What leadership lessons can we learn from Kyocera/JAL for creating affordable integrative medicine

Updated: Apr 25, 2022

Reference: https://global.kyocera.com/inamori/management/amoeba/


I recently heard from an integrative medicine leader that "getting the culture right would result in financial sustainability." I replied that "not getting the culture right (collaborative, energetic, committed - "bitten by the mission") the results would be average and an average integrative medicine units fail over time. So getting culture right is necessary for success but that alone is not sufficient to guarantee successful outcome.

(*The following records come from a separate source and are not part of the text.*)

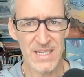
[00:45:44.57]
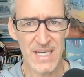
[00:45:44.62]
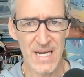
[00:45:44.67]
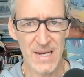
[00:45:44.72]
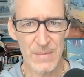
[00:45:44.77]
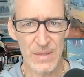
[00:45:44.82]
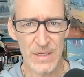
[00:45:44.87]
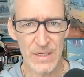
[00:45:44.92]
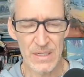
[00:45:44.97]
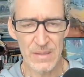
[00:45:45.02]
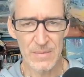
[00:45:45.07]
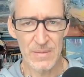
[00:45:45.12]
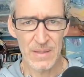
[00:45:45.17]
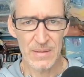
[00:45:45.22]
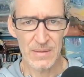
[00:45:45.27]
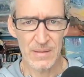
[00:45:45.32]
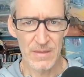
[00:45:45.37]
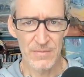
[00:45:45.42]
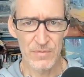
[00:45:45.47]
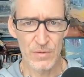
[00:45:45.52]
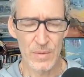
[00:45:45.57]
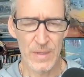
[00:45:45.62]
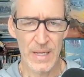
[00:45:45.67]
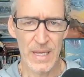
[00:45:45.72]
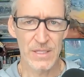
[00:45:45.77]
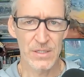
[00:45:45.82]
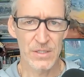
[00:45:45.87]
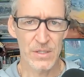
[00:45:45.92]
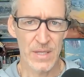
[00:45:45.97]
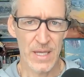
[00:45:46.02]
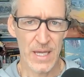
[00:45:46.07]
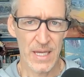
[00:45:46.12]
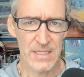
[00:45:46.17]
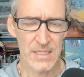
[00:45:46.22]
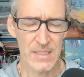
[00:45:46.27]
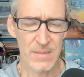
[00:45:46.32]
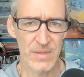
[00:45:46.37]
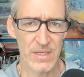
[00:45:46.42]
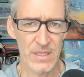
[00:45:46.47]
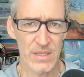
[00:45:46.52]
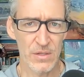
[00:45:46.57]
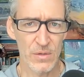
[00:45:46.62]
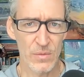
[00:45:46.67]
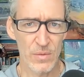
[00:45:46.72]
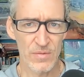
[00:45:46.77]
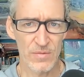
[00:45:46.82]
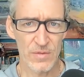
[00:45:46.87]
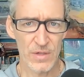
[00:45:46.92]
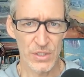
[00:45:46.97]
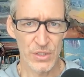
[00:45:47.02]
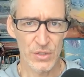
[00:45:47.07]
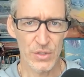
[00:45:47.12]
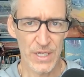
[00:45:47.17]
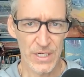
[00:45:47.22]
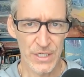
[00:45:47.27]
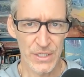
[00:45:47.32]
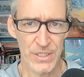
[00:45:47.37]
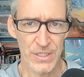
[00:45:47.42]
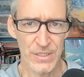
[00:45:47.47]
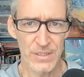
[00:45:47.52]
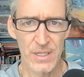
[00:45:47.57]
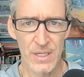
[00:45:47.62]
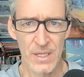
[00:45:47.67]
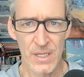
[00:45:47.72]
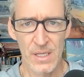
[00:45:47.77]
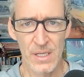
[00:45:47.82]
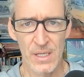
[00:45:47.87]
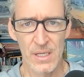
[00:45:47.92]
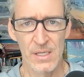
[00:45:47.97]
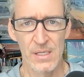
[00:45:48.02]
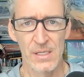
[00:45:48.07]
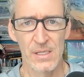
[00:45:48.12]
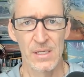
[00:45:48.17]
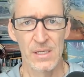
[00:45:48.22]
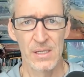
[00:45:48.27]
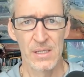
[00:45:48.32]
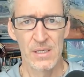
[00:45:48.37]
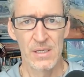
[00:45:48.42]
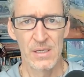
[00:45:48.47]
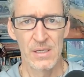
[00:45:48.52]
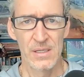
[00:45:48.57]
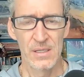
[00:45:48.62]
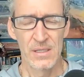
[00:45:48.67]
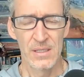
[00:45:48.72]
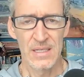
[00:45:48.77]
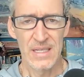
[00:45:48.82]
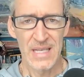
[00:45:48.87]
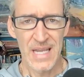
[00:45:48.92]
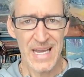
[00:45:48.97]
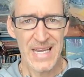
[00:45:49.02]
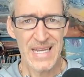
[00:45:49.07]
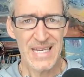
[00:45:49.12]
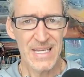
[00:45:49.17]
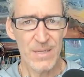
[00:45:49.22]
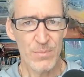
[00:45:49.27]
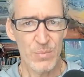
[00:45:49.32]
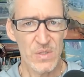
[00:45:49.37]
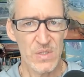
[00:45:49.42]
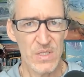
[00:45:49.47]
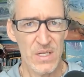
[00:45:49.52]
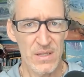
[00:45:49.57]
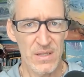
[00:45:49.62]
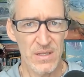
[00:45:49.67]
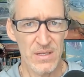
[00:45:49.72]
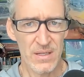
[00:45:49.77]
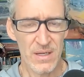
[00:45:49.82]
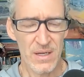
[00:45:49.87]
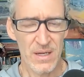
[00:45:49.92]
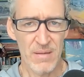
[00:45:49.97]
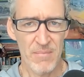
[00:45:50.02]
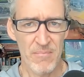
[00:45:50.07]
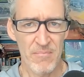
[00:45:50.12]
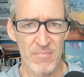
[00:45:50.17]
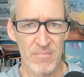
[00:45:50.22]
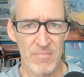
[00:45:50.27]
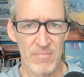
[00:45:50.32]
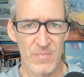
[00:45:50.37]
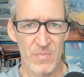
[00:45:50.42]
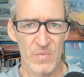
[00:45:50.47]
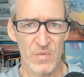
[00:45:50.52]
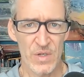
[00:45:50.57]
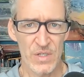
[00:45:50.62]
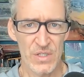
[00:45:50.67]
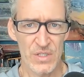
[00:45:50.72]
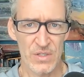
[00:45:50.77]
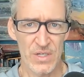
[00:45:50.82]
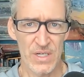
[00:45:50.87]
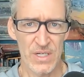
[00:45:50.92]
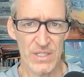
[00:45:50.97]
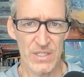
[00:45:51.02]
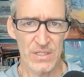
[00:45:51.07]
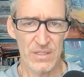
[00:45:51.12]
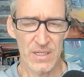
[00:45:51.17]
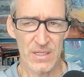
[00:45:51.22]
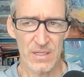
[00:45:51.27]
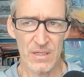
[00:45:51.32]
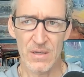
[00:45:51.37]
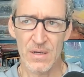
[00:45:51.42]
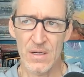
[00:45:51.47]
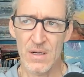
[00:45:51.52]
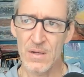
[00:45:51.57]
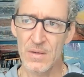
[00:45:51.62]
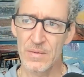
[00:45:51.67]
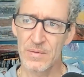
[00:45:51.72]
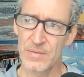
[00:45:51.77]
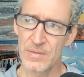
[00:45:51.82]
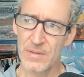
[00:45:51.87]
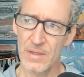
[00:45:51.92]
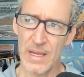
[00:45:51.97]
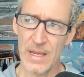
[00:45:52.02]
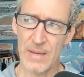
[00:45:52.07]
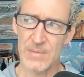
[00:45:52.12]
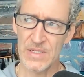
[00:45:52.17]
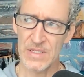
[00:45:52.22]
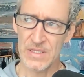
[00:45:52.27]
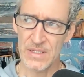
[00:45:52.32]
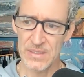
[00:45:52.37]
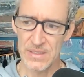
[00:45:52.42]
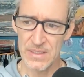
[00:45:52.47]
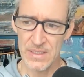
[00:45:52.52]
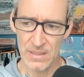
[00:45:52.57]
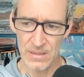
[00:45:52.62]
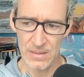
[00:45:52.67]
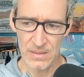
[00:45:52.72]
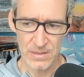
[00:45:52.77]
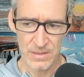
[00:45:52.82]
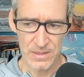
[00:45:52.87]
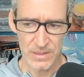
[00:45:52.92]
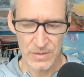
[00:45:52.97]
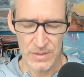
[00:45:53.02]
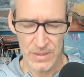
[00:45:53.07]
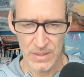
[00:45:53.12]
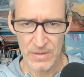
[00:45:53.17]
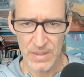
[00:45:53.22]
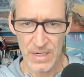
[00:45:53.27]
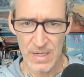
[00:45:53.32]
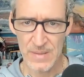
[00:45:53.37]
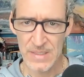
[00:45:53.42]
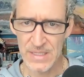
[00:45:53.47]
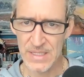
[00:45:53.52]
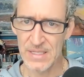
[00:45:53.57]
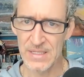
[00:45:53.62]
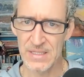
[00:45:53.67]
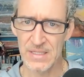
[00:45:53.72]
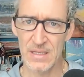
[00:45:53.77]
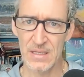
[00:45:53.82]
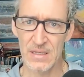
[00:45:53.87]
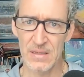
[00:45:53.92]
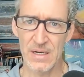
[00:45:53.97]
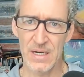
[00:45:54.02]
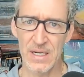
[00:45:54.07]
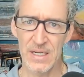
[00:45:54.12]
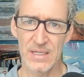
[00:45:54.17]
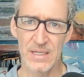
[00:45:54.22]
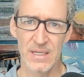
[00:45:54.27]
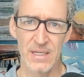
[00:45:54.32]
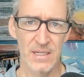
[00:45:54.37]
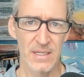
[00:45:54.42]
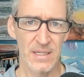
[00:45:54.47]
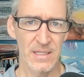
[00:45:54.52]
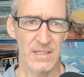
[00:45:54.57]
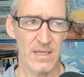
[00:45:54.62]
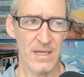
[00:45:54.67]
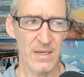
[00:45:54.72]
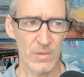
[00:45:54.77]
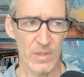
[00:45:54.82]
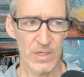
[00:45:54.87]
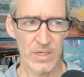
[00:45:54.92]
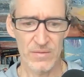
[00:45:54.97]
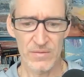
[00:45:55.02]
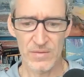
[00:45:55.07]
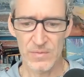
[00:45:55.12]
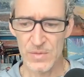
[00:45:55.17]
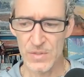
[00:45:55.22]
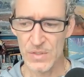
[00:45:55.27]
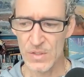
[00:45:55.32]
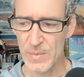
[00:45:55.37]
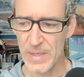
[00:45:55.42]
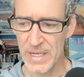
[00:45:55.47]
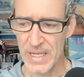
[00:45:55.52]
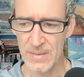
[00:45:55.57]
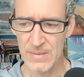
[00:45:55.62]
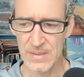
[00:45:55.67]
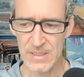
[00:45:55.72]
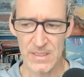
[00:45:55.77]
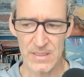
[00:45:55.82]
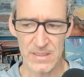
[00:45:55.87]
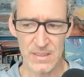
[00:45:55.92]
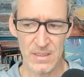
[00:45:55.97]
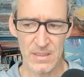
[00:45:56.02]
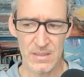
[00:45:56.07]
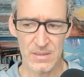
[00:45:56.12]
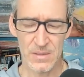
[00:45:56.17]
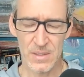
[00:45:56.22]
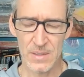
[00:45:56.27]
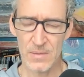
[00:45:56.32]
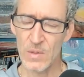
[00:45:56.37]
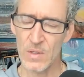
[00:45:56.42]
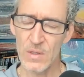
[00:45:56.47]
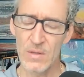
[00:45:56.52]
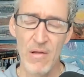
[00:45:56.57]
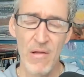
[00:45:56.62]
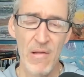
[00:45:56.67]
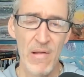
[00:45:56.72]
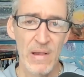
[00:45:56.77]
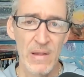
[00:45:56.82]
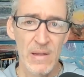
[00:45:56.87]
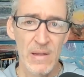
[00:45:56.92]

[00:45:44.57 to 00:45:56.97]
of the time, they're going to give you an answer that has something to do with frustration. 90% of the time, frustration. Like, oh, Amazon sellers, you're another Amazon seller, right? Yeah, we're hearing from so many Amazon sellers. Like, well,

I shared with that leaders, in my view, what we needed was Inamori's Amoeba Management. Mr. Inamori as chair of Kyocera implemented Amoeba Management where every employee plays a major role and voluntarily participates in managing the unit resulting in "management by all." This style of leadership and management saved both Kyocera and Japan Air Lines and allowed for successful turnaround.

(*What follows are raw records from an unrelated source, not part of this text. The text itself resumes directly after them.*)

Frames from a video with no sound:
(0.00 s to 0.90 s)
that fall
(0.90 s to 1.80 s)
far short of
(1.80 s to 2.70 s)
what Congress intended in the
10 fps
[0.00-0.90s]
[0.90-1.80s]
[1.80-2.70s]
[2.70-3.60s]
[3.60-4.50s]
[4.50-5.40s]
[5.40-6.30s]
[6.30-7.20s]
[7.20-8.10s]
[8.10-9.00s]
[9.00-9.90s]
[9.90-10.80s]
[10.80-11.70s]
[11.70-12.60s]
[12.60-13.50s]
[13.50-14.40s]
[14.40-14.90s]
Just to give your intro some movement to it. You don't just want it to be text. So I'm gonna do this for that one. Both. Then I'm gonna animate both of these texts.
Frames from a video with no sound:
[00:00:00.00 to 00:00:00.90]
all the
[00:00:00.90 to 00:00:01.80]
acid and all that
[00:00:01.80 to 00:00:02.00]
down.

I used his principles when I created Georgia Integrative Medicine.


We used a flat-latticed strategy to check the senior leaders - especially myself as the founder/owner/director. The idea was that the person who has the most prior probability of being right should be supported. We also instilled that there was "non-mission critical" position. Everyone's mission was critical to success of the overall mission.


Also, we divided out operation so that every operation had an opportunity to produce revenue - so the front desk team would be able to generate income by the sale of professional grade supplements. Of course, I would make the initial recommendation but the subsequent sales were dependent on front desk team's motivation. By showing clearly their profit/loss, I found that everyone likes winning over losing. We did not have economic incentive or disincentive. This is a key feature of Amoeba Management - there are no non-mission-critical units. Every unit's economical value and their model of profit/loss would be made clear.


We have entered the age of automation; go to pharmacy, supermarkets, and warehouses. All offer robot-AI assisted self-check out. I am actively exploring technology explosion so that we can implement technologies to lessen repetitive work (still mission critical). This way, when we have an opportunity to hire our first employee, he/she can focus on mission critical tasks that only person can/should be able to excel.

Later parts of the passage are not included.